There are few more unattractive sights than Congress in full deal-making mode, but for sound political and economic reasons, there’s been support for deals that have been brokered over a broad budget resolution and specific plan for a six-year federal transportation program.
We needed a new highway bill, particularly in Louisiana, and we also see the need for the larger budget deal, but members of the Louisiana delegation have been right to be concerned about one of the dubious funding sources for the new measures.
That is the use of the Strategic Petroleum Reserve as a piggy bank.
The reserve, oil in storage in salt domes on the Gulf Coast, is America’s energy insurance policy.
Should there be a massive disruption of oil production or imports, the reserve would be able to ensure that refineries and other users would have oil available to them.
The reserve was tapped, legitimately, because of the disruptions caused by Hurricanes Katrina and Rita in 2005. Yet, the institutional memory of the U.S. Congress is short. And its desire for cash is limitless.
Even with oil prices at dramatic lows, half of the highs of last year, Congress agreed again to tap the reserve, selling some of the oil on a depressed market.
Earlier, some oil was earmarked for sale to pay for a bill promoting medical research. U.S. Sen. Bill Cassidy, R-Baton Rouge, is a physician favoring biomedical advances, but he noted then that SPR sales are a bad way to pay for a good bill.

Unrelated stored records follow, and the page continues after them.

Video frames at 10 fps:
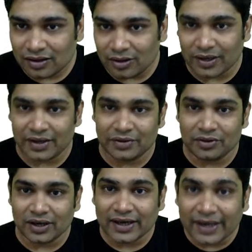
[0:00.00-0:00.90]
Okay, you
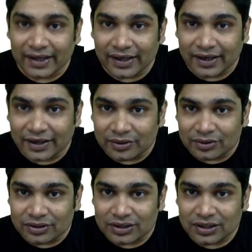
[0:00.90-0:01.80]
are getting
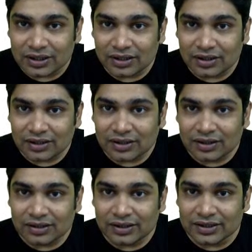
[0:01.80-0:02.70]
induced.
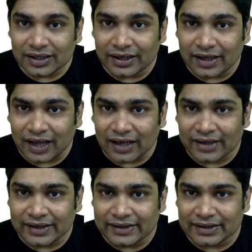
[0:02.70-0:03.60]
This entire
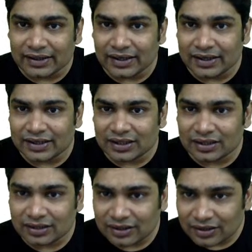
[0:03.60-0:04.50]
region is
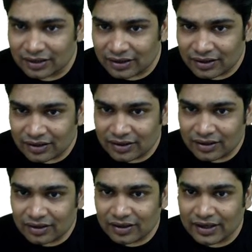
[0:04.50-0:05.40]

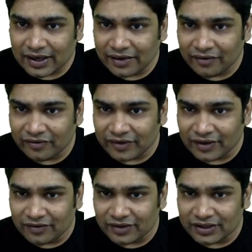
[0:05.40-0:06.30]
getting
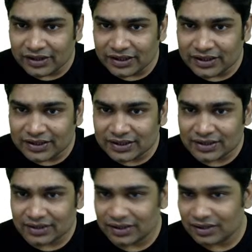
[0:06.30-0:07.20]
filled with these
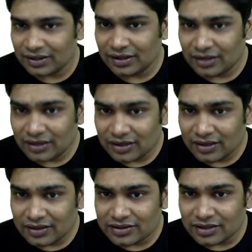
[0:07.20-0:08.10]

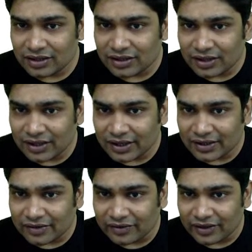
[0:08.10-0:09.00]
circular
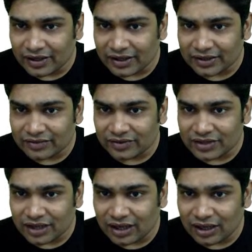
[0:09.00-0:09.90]
electric field lines, which
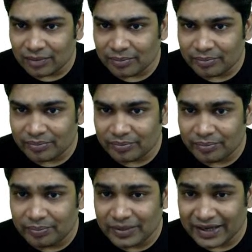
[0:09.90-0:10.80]
are
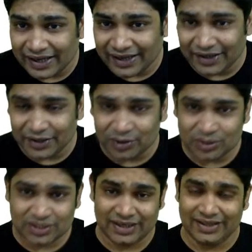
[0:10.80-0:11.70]
getting
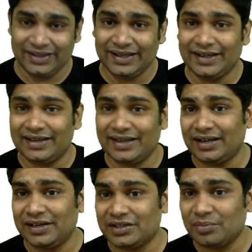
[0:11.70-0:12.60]
induced in the entire
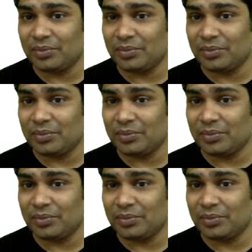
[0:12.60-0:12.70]
region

The same concerns involve a $9 billion sale from the reserve to pay for highway construction.
In the heart of the oil patch, Lafayette’s Republican U.S. Rep. Charles Boustany has observed that using SPR for sales “precisely while global oil prices are low is tremendously stupid.”

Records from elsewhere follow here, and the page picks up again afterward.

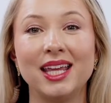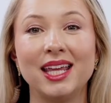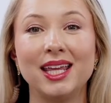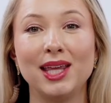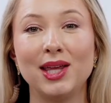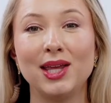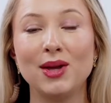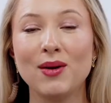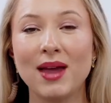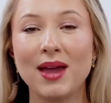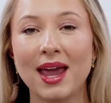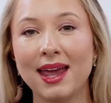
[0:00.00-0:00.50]

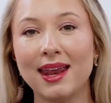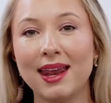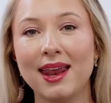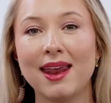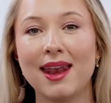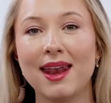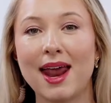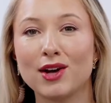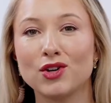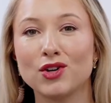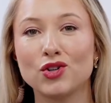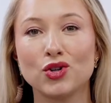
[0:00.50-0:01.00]
you get
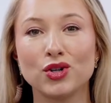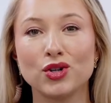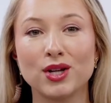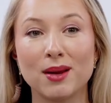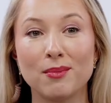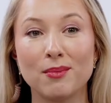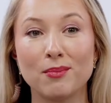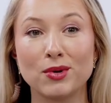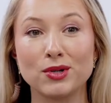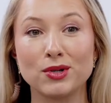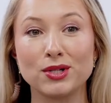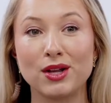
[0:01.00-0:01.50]
an extra
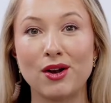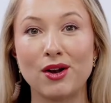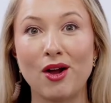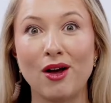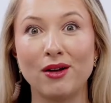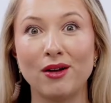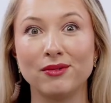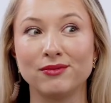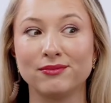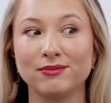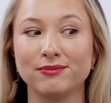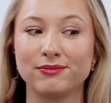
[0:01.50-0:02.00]
10%
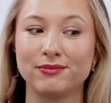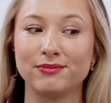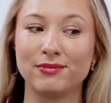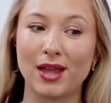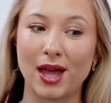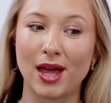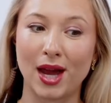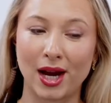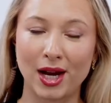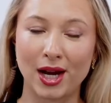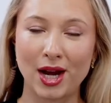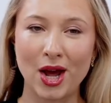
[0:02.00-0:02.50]
off.
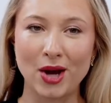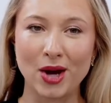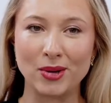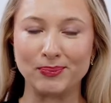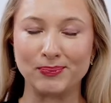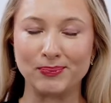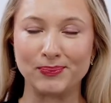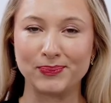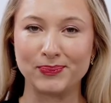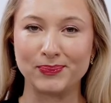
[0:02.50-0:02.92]
I know.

His scorn is withering: “Only in Washington could you justify the policy of ‘buy high, sell low’ and hope to get away with it.”
“Idiotic,” commented U.S. Rep. Garret Graves, R-Baton Rouge.

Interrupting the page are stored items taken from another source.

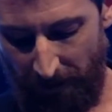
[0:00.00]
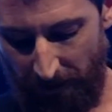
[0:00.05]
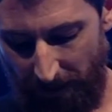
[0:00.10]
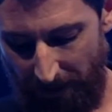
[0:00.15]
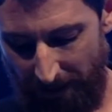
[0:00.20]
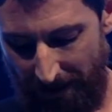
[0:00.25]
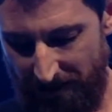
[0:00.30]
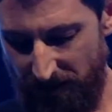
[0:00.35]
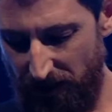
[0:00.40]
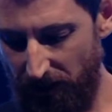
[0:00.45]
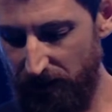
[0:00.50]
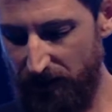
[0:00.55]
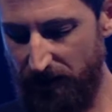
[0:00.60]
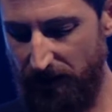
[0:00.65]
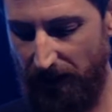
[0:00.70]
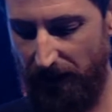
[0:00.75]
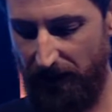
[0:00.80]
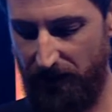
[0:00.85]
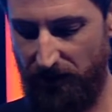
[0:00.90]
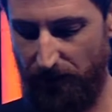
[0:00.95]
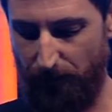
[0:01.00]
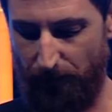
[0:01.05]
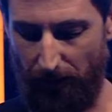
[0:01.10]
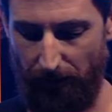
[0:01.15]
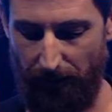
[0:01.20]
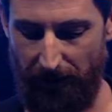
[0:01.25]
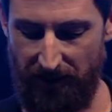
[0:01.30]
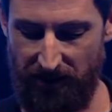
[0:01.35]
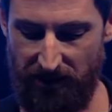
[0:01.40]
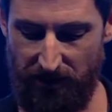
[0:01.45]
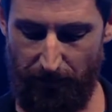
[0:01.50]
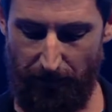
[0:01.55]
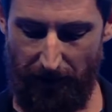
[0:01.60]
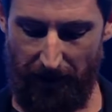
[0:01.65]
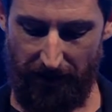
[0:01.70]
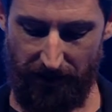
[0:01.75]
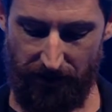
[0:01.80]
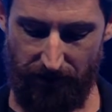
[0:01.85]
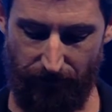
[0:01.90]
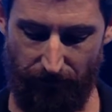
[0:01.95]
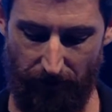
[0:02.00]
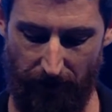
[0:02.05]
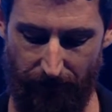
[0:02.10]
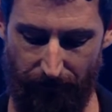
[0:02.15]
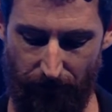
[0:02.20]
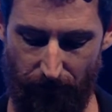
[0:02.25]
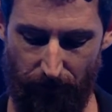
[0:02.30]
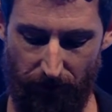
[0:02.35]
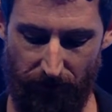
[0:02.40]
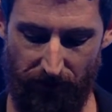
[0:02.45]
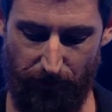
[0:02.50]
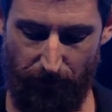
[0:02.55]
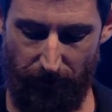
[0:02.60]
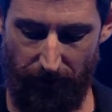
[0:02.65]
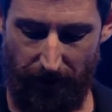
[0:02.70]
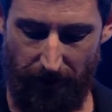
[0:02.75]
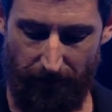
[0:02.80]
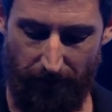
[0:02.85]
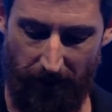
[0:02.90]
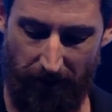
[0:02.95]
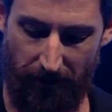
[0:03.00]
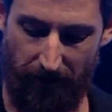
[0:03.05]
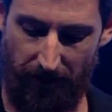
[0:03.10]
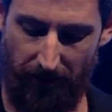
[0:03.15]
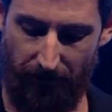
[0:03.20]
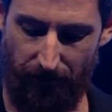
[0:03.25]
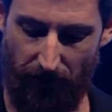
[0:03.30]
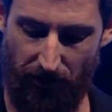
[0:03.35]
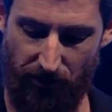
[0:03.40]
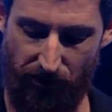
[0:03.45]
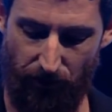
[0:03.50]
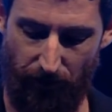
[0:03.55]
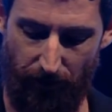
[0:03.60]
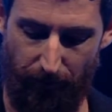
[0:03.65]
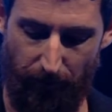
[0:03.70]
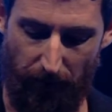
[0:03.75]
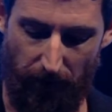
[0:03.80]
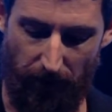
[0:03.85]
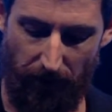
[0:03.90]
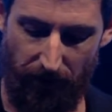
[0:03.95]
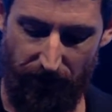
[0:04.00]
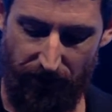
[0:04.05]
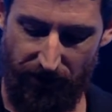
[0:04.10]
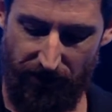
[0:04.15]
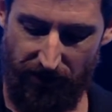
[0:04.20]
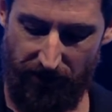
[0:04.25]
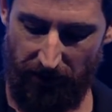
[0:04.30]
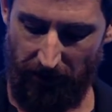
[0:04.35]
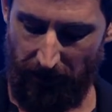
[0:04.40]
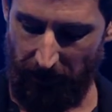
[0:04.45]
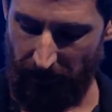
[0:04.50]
And as you can see, and as you'd probably expect of one of the world's preeminent evolutionary biologists,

“If anything, we should be purchasing oil right now while prices are low. We are in fundamentally different times today and our SPR and national energy security policies need a full update.”
These criticisms are correct, although it could be noted that if Congress doesn’t raise more money via the gasoline tax — last raised in 1993 — the result is short-term expedients like oil sales and other budget gimmicks.
All that said, the reality is that dumping oil from the reserves on a political schedule is particularly poor policy.